Employers have a duty of care and states must enforce this: Sandra Massiah provided valuable insights on how the trade union movement is organising to tackle both gender inequity (on pay for example), gendered violence in the health workplace, and patriarchal norms. PSI are calling for national governments and employers to support an ILO convention and recommendation on this issue. They are also assisting affiliates in linking gender-based violence and harassment to the campaign for Gender Responsive Public Services (GRPS). By promoting and encouraging the attendance and participation of members of national women’s committees in the International Labour Conference they are supporting discussion on the issues. Public services unions have a critical role to play in discussions and policy formulation on violence in society. Furthermore, Sandra argued that tax justice is a gender issue – as it contributes to the public sector and thus the achievement of the Sustainable Development Goals. Gendered reform in the sector is reliant on this source of funding.
“Collective action by organised workers has proved to be a crucial means to mount a challenge to addressing inequality in remuneration between men and women…These struggles contribute to challenging the gendered construction of the economic and social value of productive and reproductive work that these inequalities stem from.”
Gendered approaches to health systems: As Sally Theobald argued, health systems are part of, and reflect, the broader social structures they are situated within. They are shaped by gender and other relations of power. This means that we must pay attention to systems and structures that maintain inequity in our research and policy frameworks. We also need to look at norms in households and communities as these shape the way health systems operate and how unpaid care roles are distributed.
Institutional monitoring and transformation: Emma Nofal, an Athena Swan NHS Fellow from the United Kingdom presented on how inequality is being tackled in the National Health Service. The Athena Swan Programme was developed in 2005 to encourage and recognise commitment to advancing the careers of women in science, technology, engineering, maths and medicine. Emma’s team are adapting this for use in the health sector through a pilot study in Sheffield teaching hospitals. Members who sign up to the Athena Swan charter apply for an award which is dependent on a focus on promoting and supporting gender equality for women. This research has enabled them to develop a better understanding of barriers for women in progressing, accessing training, accessing maternity leave, pay banding, and how we can make the working lives of staff better.
Supporting women’s leadership: Participants suggested that we need to encourage women’s leadership in the health and social care sector and this includes men in managerial positions pushing for change, supporting training for women, and removing the barriers that they currently face.
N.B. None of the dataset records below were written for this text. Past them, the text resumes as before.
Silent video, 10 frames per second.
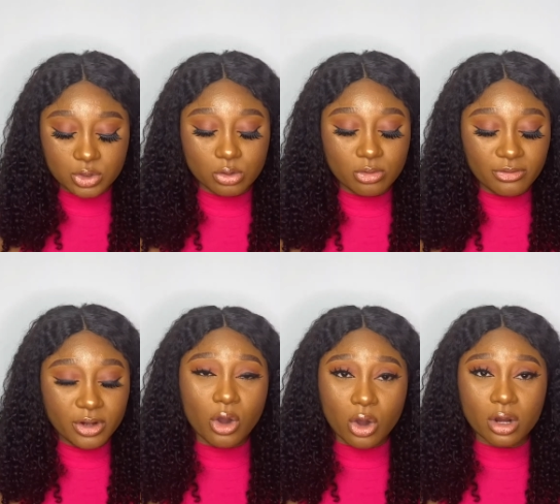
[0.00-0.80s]
So
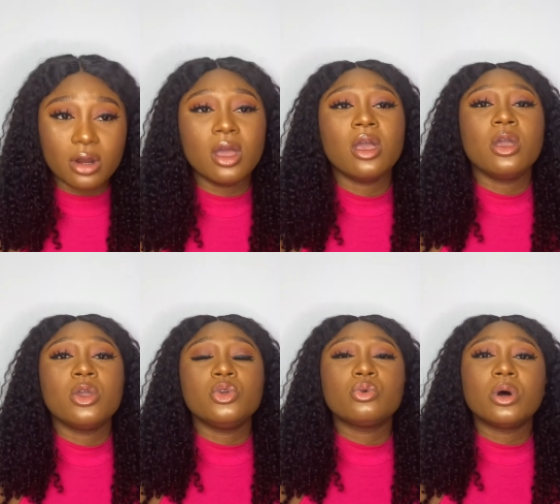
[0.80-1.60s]
moving on,
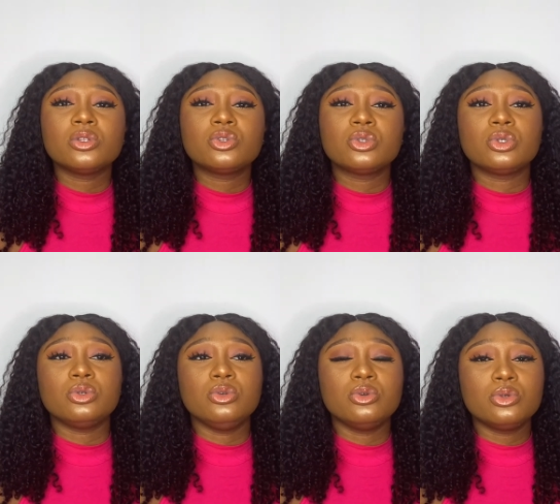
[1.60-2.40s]
you want to
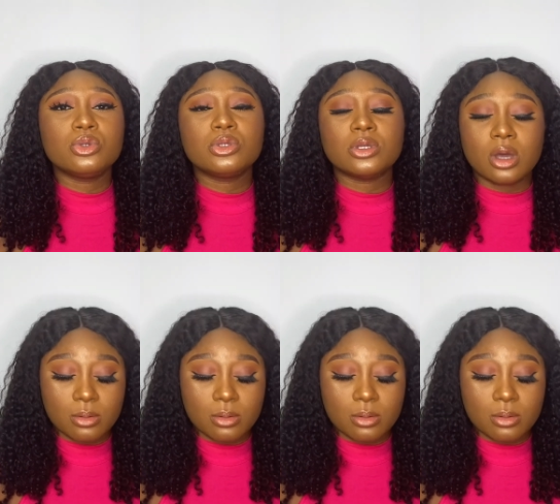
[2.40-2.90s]
use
In the union sector we need to engage men to make the necessary changes in their thinking and attitudes.This may mean initiatives to educate them about what is going wrong and how they can become allies in transformative change.
Zero tolerance for sexual harassment and violence: On the webinar there was a call for a zero-tolerance approach to sexual harassment and violence, including in the health workplace. We need to centre the victims of violence and support them when they come forward (including with psycho-social interventions). Workplace policies need to be assessed and updated and workplaces need to become safe spaces for raising issues of gendered and other forms of discrimination, this may also mean tackling bullying in the workplace more generally. Leaders in global health and in politics need to openly add their voices to calls against sexual harassment and set global standards to tackle violence in the world of health work.